## Problem details
Whenever the word "from" shows up in a line of the data, copy that line.

## Source records
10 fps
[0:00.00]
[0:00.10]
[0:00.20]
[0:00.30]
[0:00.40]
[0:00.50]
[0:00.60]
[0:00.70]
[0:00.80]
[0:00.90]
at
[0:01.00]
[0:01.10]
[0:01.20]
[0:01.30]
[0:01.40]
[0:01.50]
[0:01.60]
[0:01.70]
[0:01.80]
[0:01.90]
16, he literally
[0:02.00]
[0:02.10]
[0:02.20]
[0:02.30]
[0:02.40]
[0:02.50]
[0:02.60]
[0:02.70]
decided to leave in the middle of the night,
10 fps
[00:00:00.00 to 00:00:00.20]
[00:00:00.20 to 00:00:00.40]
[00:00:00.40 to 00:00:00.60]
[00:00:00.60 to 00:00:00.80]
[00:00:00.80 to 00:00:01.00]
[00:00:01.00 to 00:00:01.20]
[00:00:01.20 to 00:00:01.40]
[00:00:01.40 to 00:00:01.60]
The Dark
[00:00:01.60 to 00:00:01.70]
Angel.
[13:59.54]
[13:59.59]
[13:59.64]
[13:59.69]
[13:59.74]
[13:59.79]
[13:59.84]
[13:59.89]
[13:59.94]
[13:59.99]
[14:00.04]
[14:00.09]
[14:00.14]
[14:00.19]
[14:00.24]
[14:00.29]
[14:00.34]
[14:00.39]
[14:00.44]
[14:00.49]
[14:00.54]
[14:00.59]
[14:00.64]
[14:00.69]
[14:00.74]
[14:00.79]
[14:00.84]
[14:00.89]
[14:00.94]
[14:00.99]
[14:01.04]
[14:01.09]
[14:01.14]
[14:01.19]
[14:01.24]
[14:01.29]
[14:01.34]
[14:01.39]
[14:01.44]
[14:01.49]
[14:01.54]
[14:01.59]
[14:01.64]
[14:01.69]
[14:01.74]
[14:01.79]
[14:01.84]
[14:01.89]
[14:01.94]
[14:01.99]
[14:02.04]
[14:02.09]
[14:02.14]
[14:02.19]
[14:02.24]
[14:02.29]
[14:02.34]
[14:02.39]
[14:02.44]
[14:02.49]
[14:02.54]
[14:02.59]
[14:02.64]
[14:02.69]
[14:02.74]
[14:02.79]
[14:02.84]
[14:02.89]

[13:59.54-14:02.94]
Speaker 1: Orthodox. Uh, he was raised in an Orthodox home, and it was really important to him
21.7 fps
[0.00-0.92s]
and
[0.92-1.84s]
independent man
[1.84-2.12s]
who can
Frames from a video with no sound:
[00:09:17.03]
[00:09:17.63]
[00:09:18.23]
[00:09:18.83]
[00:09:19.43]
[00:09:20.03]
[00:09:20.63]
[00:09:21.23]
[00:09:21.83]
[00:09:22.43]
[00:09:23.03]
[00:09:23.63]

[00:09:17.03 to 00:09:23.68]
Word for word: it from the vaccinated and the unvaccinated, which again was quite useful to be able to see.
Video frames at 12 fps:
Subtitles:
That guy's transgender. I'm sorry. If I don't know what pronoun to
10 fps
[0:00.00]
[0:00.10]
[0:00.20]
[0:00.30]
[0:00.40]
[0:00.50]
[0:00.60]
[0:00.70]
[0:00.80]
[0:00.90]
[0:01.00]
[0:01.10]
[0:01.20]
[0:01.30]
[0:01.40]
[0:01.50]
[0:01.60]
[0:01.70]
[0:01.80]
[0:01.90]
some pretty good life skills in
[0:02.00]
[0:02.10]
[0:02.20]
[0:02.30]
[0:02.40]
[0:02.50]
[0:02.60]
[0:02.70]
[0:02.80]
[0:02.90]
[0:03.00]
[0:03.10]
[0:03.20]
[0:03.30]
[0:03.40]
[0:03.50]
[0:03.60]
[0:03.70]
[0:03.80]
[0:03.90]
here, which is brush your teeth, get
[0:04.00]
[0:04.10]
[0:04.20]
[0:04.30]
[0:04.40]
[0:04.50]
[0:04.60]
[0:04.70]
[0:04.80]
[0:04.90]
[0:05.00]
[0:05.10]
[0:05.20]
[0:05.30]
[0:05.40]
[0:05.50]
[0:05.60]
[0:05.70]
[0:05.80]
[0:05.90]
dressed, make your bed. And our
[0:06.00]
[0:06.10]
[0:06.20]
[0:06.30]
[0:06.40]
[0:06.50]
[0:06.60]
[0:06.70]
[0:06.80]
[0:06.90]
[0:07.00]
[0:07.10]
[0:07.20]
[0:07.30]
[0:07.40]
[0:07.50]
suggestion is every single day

## Response to the task
Frames from a video with no sound:
Word for word: it from the vaccinated and the unvaccinated, which again was quite useful to be able to see.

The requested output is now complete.